Do nada surgiram as palmas. Os homens formaram duas filas, como a abrir caminho para uma procissão. O ritmo tornou-se mais rápido quando se puseram a cantar.
Yechi HaMelech, Yechi HaMelech
Sandy traduziu:
— Vida longa ao rei.
Agora as pessoas batiam os pés no chão, balançavam-nos com força, outras estavam pulando. Isso fez Will lembrar-se de alguns filmes antigos, com meninas à espera dos Beatles. Mas aqueles homens eram adultos, agitando-se num frenesi de antecipação. Um homem, o rosto ruborizado, sacudia-se de um lado para o outro, enfiando dois dedos na boca para dar um assobio.
Will absorveu todos os rostos espremidos na multidão diante de si. Afinal, não eram idênticos. Imaginou que vários eram russos; outros, de roupas um pouco menos formais, eram morenos e pareciam israelenses. Notou um homem de pouca barba, que tomou por vietnamita. Sandy acompanhou seu olhar.
— Convertido — explicou, conciso, levantando a voz para ser ouvido acima da barulheira. — O judaísmo não incentiva exatamente a conversão, mas quando acontece, o rabino é muito acolhedor. Muito mais que a maioria dos judeus. Diz que todo recém-chegado é tão bom quanto alguém nascido judeu, talvez até melhor, porque escolheu ser judeu...
Will perdeu o resto, pois foi espremido entre dois homens que o empurravam para a frente, parte de uma grande multidão que avançava e agora se virava. As crianças pareciam estar apontando a direção. Vários meninos, que não podiam ter mais de 8 anos, vinham nos ombros dos pais, acenando com os pulsos na mesma direção, repetidas vezes. Pareciam hooligans infantis, apontando o dedo para um juiz ladrão. Mas não olhavam para ninguém em particular. Em vez disso, dirigiam sua atenção para um trono.

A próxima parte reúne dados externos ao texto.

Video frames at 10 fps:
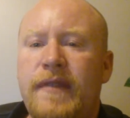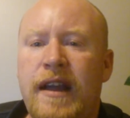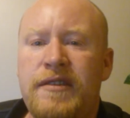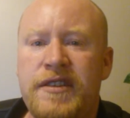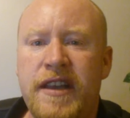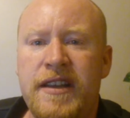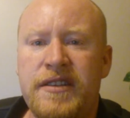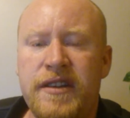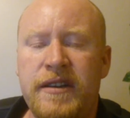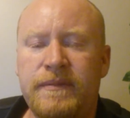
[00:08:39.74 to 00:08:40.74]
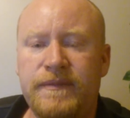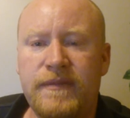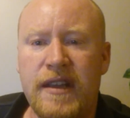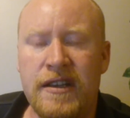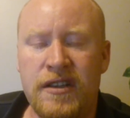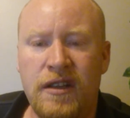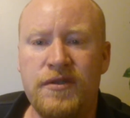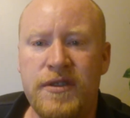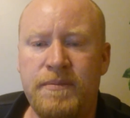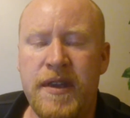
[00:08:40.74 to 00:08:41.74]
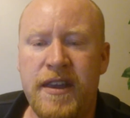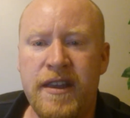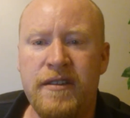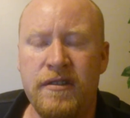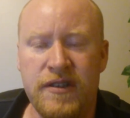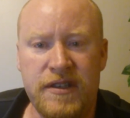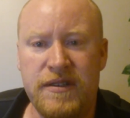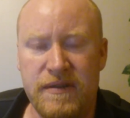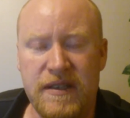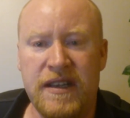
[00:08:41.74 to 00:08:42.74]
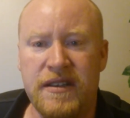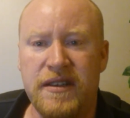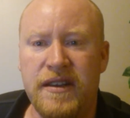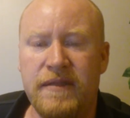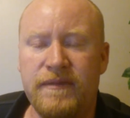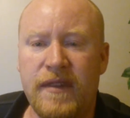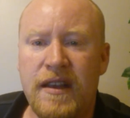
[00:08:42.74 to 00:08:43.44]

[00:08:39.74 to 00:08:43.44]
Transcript: I would say it's close to peaking, or it's I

Essa foi a palavra que lhe ocorreu, sem raciocinar. Era uma grande cadeira, revestida de veludo felpudo. Num espaço espartano como aquele, destacava-se como um artigo de luxo suntuoso. Sem a menor dúvida, o assento estava sendo venerado.
Yechi Adoneinu Moreinu v'Rabbeinu Melech HaMoshiach l’olam va'ed.
A multidão cantava essa frase repetidas vezes, com um fervor que Will achava ao mesmo tempo empolgante e assustador. Curvou-se ao ouvido de Sandy, gritando para ser ouvido.
-
O que quer dizer isso?
-
Viva nosso mestre, nosso professor, o rabino, Rei Messias para todo o sempre.
Messias. Claro. Era o que a palavra pintada nas paredes significava em toda parte. Moshiach significava Messias. Como pudera ser tão lento? Aquelas pessoas encaravam o rabino como nada menos que o Messias.
Will ficou ansioso então para levantar-se ao máximo e ver acima da multidão que fitava tão intensamente o trono, as vozes roucas de antecipação. Sem dúvida, o rabino ia fazer sua entrada dali a qualquer momento, embora Will não imaginasse como os seguidores conseguiriam superar os níveis atuais de êxtase para assinalar sua chegada.
O barulho tornava-se ensurdecedor. Ele tentou encontrar mais uma vez o ouvido de Sandy, mas o outro fora empurrado para a frente na confusão. Will tinha agora o rosto desconfortavelmente perto de outro homem, que lhe sorriu, reconhecendo o humor da repentina intimidade. Que droga, pensou Will.
— Com licença, pode me dizer quando o rabino entra? Quando começa tudo?
-
Como?
-
Quando começa tudo?
Nesse momento, antes que o homem tivesse a chance de responder, Will sentiu uma mão apertar-lhe fortemente o ombro. Em seu ouvido, uma voz profunda, de barítono.
— Para você, meu amigo, tudo termina aqui.